> Action item:
The records below must be reproduced exactly. Strip out the pictures.

> Provided data:
□ □ □
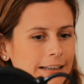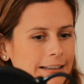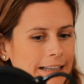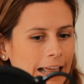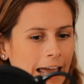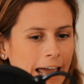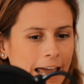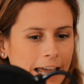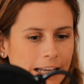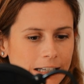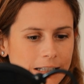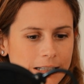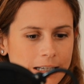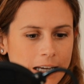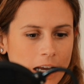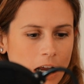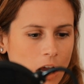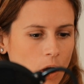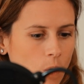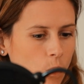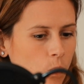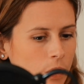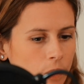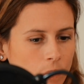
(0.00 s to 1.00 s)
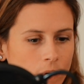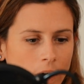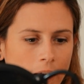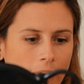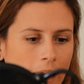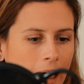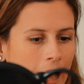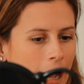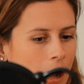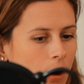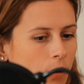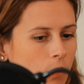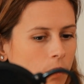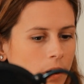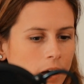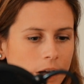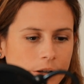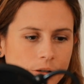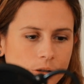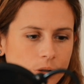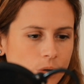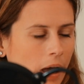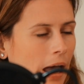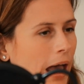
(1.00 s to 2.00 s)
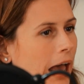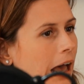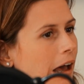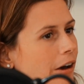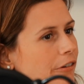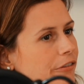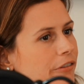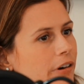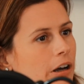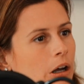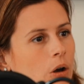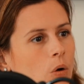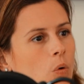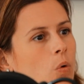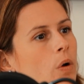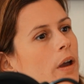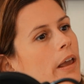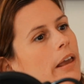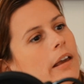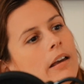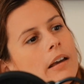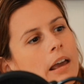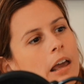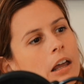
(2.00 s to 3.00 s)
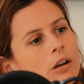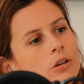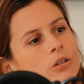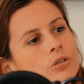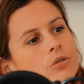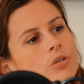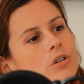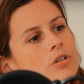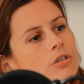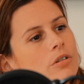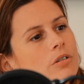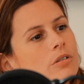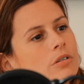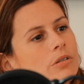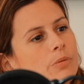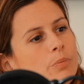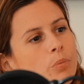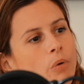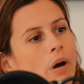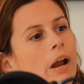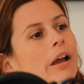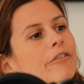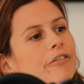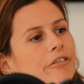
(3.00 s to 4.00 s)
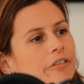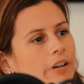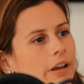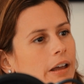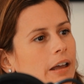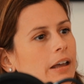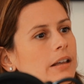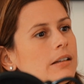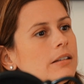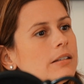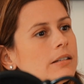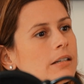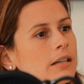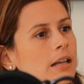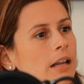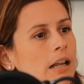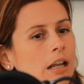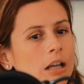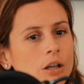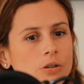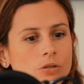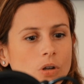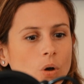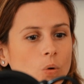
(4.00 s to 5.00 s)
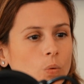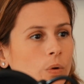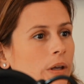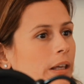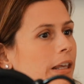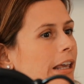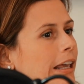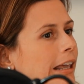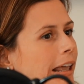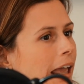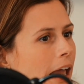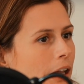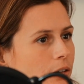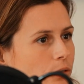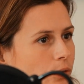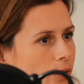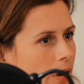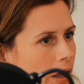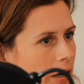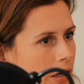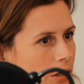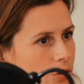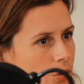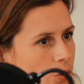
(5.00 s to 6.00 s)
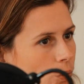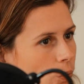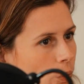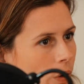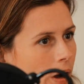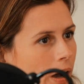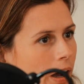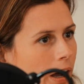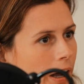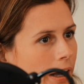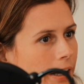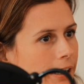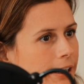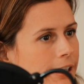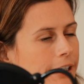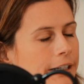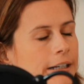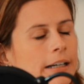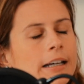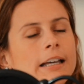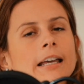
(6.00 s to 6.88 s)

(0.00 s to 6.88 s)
that will allow us to have a quick and nutritious breakfast so we can get ready to work.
□ □ □
> Completed task:
(0.00 s to 1.00 s)
(1.00 s to 2.00 s)
(2.00 s to 3.00 s)
(3.00 s to 4.00 s)
(4.00 s to 5.00 s)
(5.00 s to 6.00 s)
(6.00 s to 6.88 s)

(0.00 s to 6.88 s)
that will allow us to have a quick and nutritious breakfast so we can get ready to work.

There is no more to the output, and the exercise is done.